MATERIAL FOR THE TASK section start
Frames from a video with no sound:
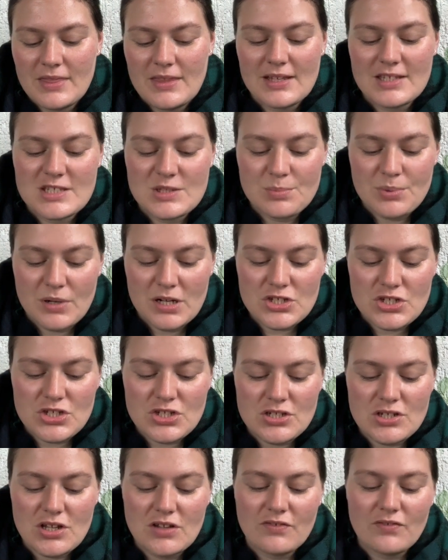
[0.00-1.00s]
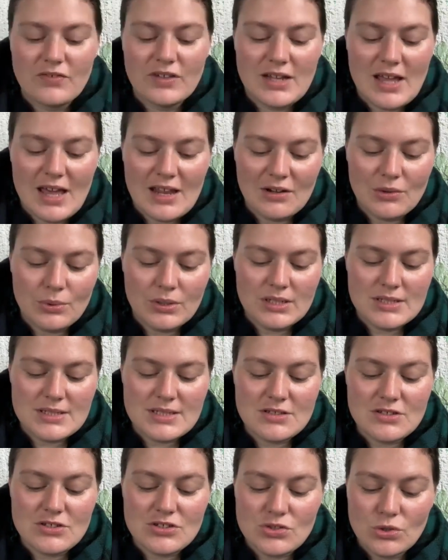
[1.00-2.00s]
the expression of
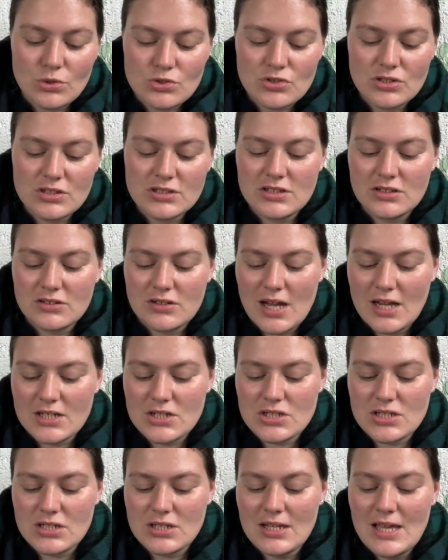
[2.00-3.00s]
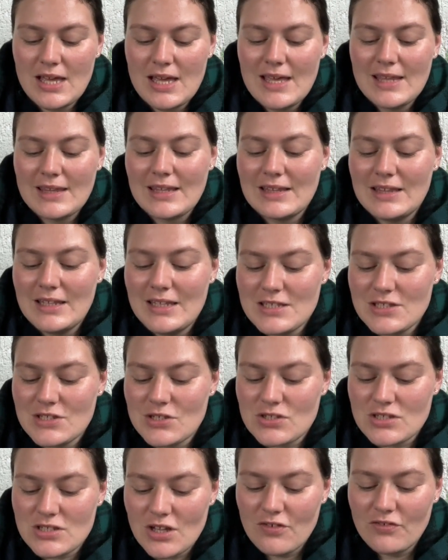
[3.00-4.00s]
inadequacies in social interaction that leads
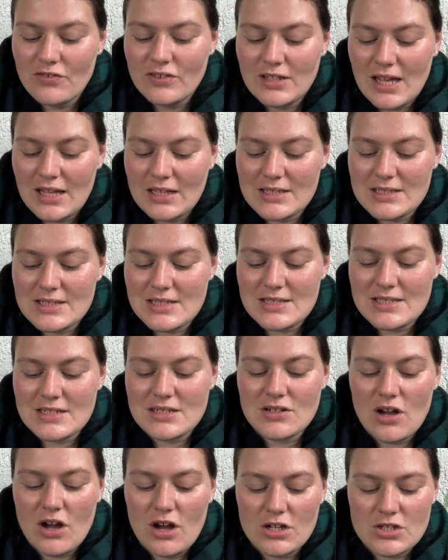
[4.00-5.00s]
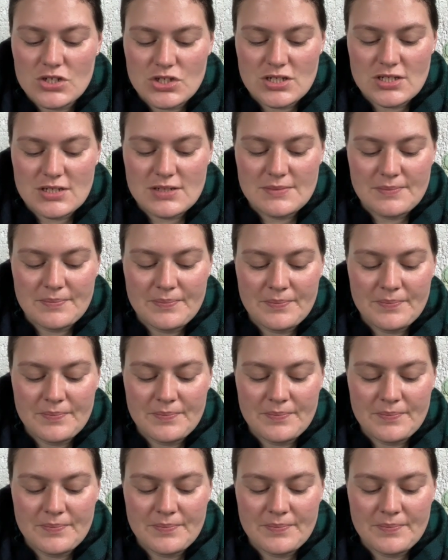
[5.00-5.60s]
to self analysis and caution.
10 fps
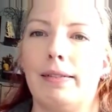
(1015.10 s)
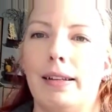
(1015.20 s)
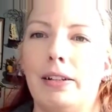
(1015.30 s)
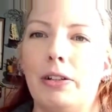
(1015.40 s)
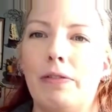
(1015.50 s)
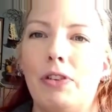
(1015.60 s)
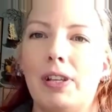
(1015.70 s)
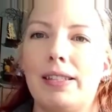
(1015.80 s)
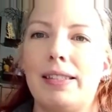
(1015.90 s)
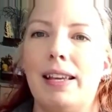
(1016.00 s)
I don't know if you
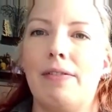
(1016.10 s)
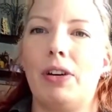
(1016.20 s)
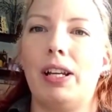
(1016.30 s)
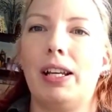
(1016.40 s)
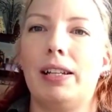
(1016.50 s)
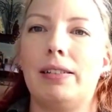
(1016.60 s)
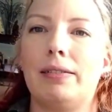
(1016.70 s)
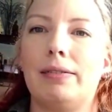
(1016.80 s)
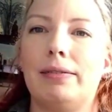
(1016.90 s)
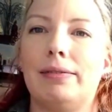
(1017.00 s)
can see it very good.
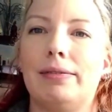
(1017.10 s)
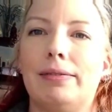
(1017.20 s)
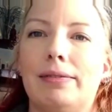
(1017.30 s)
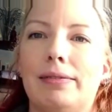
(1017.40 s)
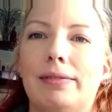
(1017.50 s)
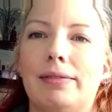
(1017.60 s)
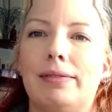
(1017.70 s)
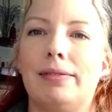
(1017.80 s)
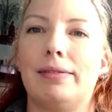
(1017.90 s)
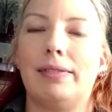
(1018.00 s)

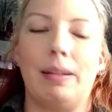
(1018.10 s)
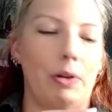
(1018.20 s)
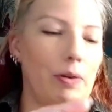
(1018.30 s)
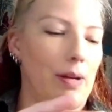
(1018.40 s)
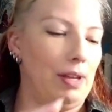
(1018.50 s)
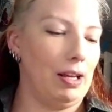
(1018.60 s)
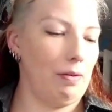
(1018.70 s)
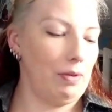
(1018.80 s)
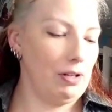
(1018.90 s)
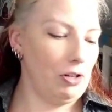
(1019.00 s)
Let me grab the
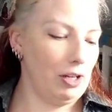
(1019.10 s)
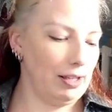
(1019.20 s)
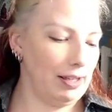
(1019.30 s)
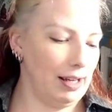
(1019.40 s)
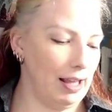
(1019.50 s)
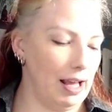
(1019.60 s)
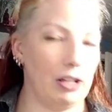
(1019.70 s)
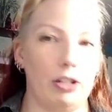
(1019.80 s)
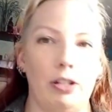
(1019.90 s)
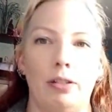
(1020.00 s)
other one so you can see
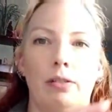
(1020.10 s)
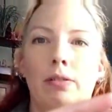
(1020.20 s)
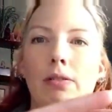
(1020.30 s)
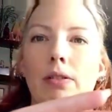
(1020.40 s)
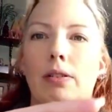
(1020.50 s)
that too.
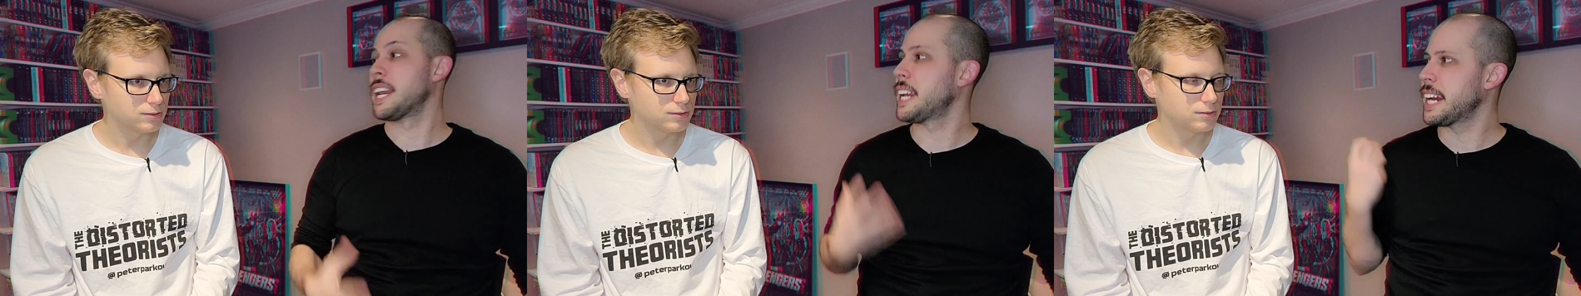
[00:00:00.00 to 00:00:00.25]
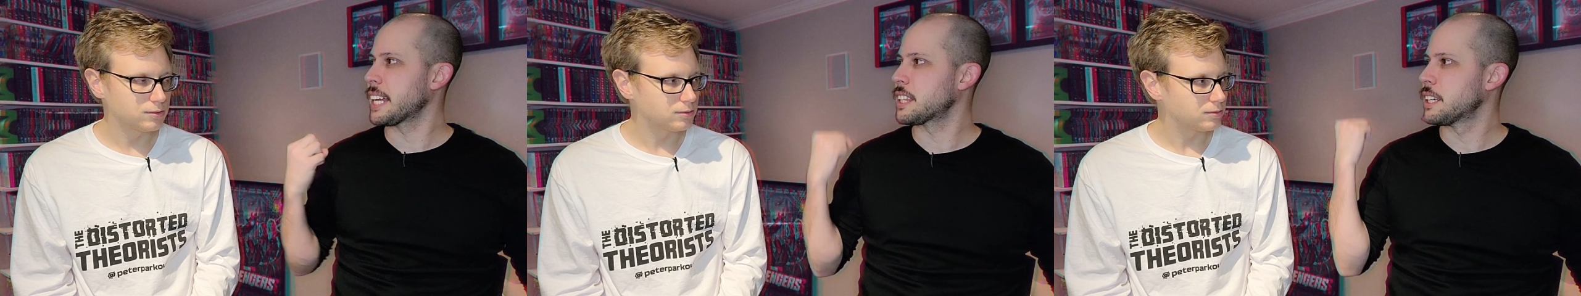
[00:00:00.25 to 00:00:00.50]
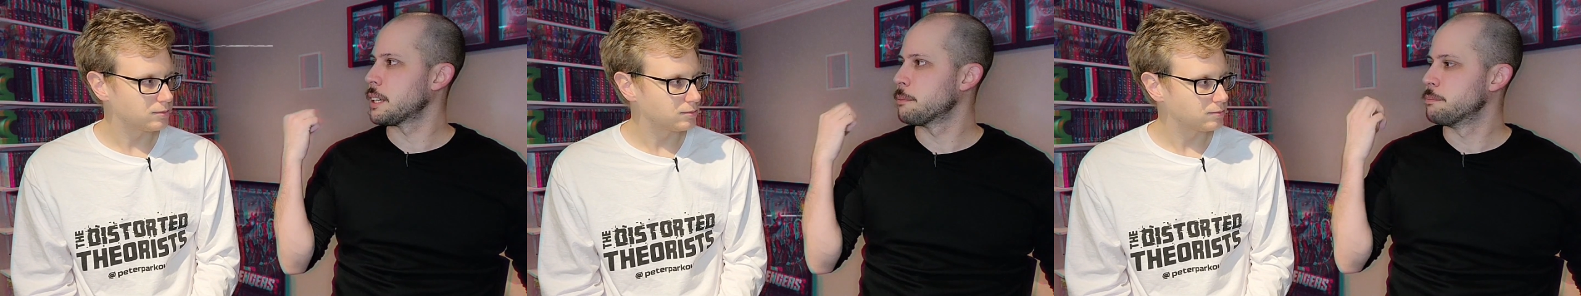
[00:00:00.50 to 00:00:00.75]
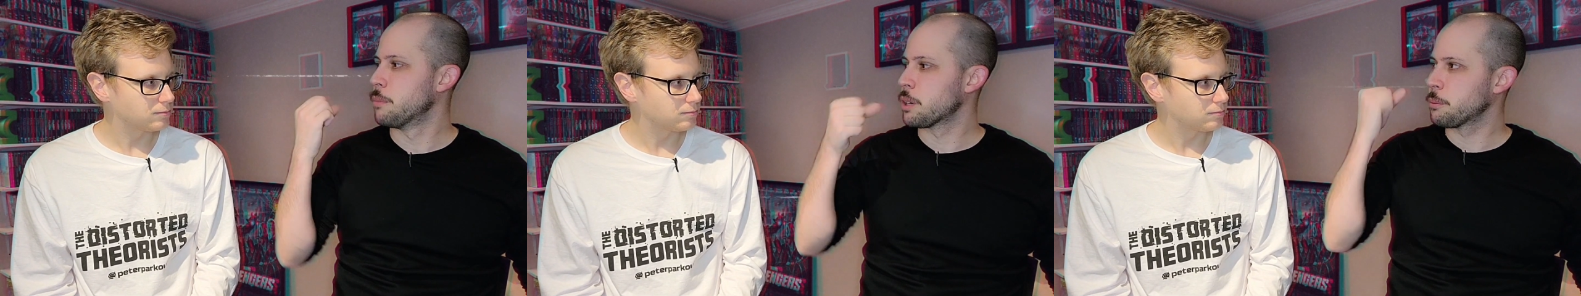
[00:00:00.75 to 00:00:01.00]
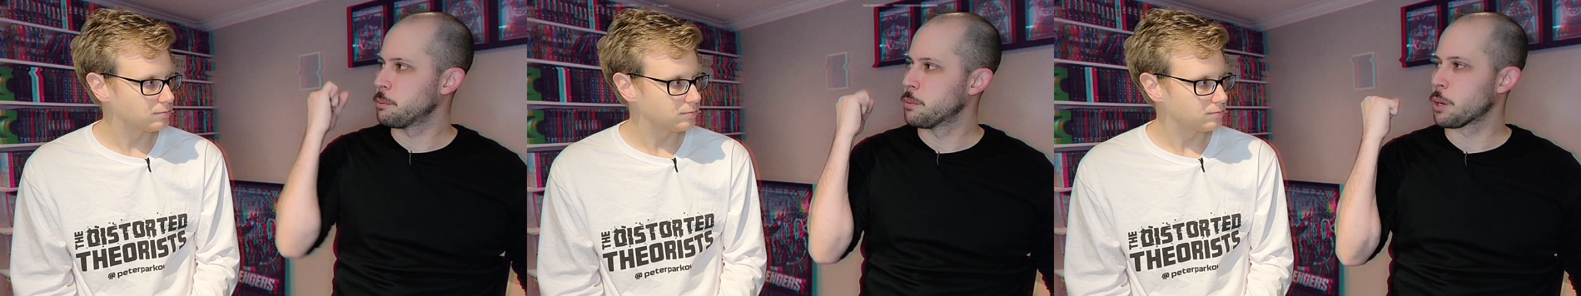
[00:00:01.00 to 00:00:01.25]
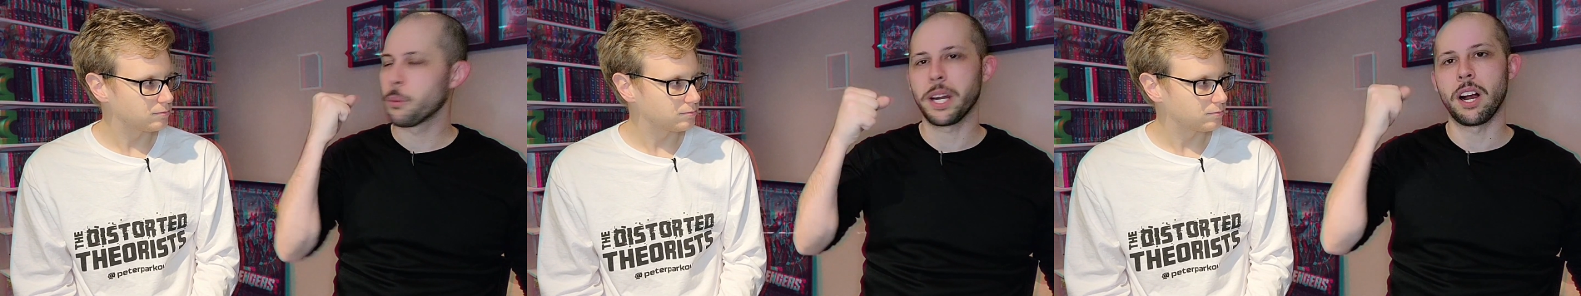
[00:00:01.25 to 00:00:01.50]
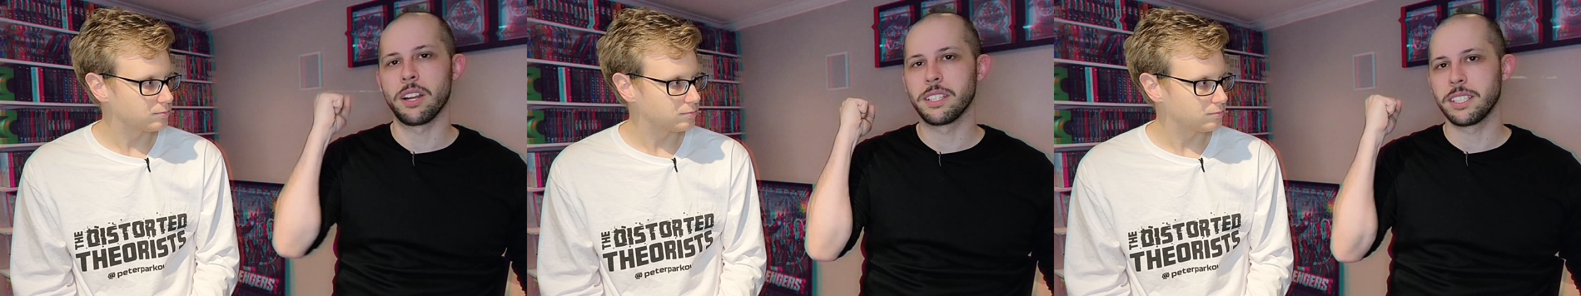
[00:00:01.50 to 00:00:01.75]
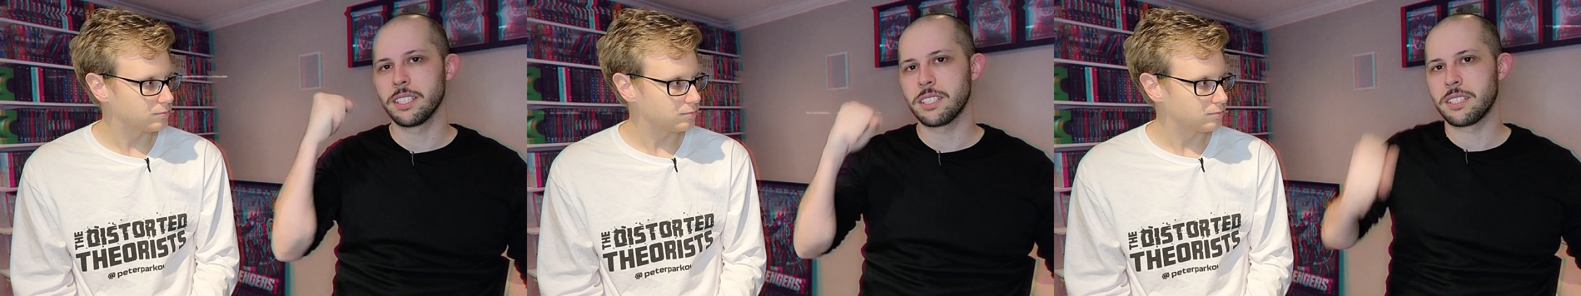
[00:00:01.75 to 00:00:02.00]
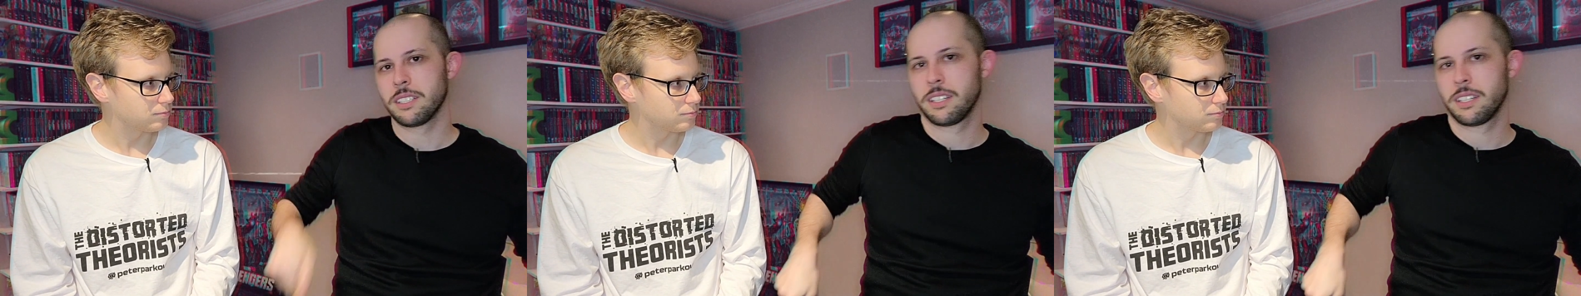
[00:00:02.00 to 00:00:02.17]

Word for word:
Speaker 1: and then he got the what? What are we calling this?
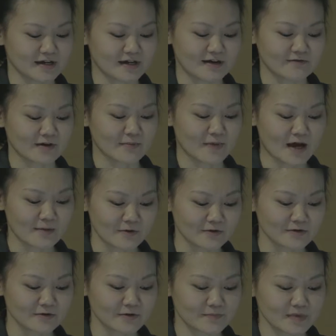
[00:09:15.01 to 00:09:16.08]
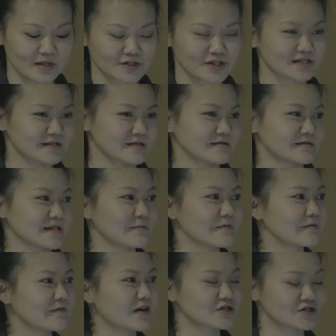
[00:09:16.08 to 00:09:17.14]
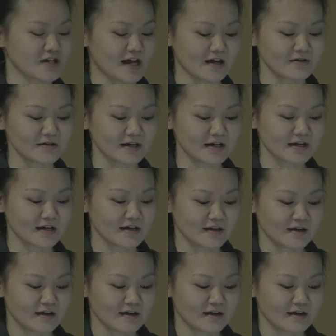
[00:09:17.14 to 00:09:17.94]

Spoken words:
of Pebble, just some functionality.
MATERIAL FOR THE TASK section end
● **THE TASK**: All of the entries above should be duplicated exactly, except for the pictures.

● **WRITTEN ANSWER**:
Frames from a video with no sound:
[0.00-1.00s]
[1.00-2.00s]
the expression of
[2.00-3.00s]
[3.00-4.00s]
inadequacies in social interaction that leads
[4.00-5.00s]
[5.00-5.60s]
to self analysis and caution.
10 fps
(1015.10 s)
(1015.20 s)
(1015.30 s)
(1015.40 s)
(1015.50 s)
(1015.60 s)
(1015.70 s)
(1015.80 s)
(1015.90 s)
(1016.00 s)
I don't know if you
(1016.10 s)
(1016.20 s)
(1016.30 s)
(1016.40 s)
(1016.50 s)
(1016.60 s)
(1016.70 s)
(1016.80 s)
(1016.90 s)
(1017.00 s)
can see it very good.
(1017.10 s)
(1017.20 s)
(1017.30 s)
(1017.40 s)
(1017.50 s)
(1017.60 s)
(1017.70 s)
(1017.80 s)
(1017.90 s)
(1018.00 s)

(1018.10 s)
(1018.20 s)
(1018.30 s)
(1018.40 s)
(1018.50 s)
(1018.60 s)
(1018.70 s)
(1018.80 s)
(1018.90 s)
(1019.00 s)
Let me grab the
(1019.10 s)
(1019.20 s)
(1019.30 s)
(1019.40 s)
(1019.50 s)
(1019.60 s)
(1019.70 s)
(1019.80 s)
(1019.90 s)
(1020.00 s)
other one so you can see
(1020.10 s)
(1020.20 s)
(1020.30 s)
(1020.40 s)
(1020.50 s)
that too.
[00:00:00.00 to 00:00:00.25]
[00:00:00.25 to 00:00:00.50]
[00:00:00.50 to 00:00:00.75]
[00:00:00.75 to 00:00:01.00]
[00:00:01.00 to 00:00:01.25]
[00:00:01.25 to 00:00:01.50]
[00:00:01.50 to 00:00:01.75]
[00:00:01.75 to 00:00:02.00]
[00:00:02.00 to 00:00:02.17]

Word for word:
Speaker 1: and then he got the what? What are we calling this?
[00:09:15.01 to 00:09:16.08]
[00:09:16.08 to 00:09:17.14]
[00:09:17.14 to 00:09:17.94]

Spoken words:
of Pebble, just some functionality.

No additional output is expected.